Jianmin Cui, professor of biomedical engineering in the School of Engineering & Applied Science at Washington University in St. Louis, is taking an innovative approach to finding new drug candidates to treat this syndrome with a four-year, $3.1 million grant from the National Heart, Lung, and Blood Institute of the National Institutes of Health. This work will build on Cui's ongoing research into the molecular bases behind the causes of Long QT syndrome, arrhythmia, or irregular heartbeat, and other cardiac disorders.
Long QT syndrome, which causes arrhythmia, can be inherited or acquired after use of certain medications and is caused by specific mutations in genes that produce ion channels, which provide the current for the heart's electrical activity.
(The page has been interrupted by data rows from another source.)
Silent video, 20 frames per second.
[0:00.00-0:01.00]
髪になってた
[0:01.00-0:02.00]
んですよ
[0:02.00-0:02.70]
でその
Although there are several types of ion channels in the heart, a change in one or more of them may lead to arrhythmia.
In addition, some patients may acquire Long QT syndrome as a side effect of taking certain common medications, resulting in some compounds being pulled from the market that could have treated other diseases.
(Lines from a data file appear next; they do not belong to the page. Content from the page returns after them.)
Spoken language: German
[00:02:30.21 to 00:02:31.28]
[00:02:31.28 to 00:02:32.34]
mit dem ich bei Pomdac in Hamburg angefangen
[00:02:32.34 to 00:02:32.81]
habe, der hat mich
Over the course of the study, Cui and his team will determine if compensating for the change in current from any of the channels by substituting a balancing current from a different one will lead to restoring normal function and rhythm. Specifically, they will use structural information about how the potassium ion channel IKs is activated to perform computer-based drug screening to look for compounds most likely to interact with the IKs channel. Using innovative computer algorithms that they design, they will screen for these compounds in a database of 1,500 U.S. Food & Drug Administration-approved, small-molecule drugs. Any promising compounds will then be tested in cardiac cells to determine their effects on the currents in heart tissue, both normal and with Long QT syndrome.
"This new paradigm will help ion channel-targeting drug discovery to be 'faster, cheaper and safer,'" Cui says. "If any of these drugs works to enhance the potassium ion channel, it should eliminate some safety barriers for FDA approval."
Cui says the study has more broad implications as well.
"If successful, this approach can point the way in defining how a combination of experimental studies and computer simulations can lead to rational drug development for other ion channel diseases," he said.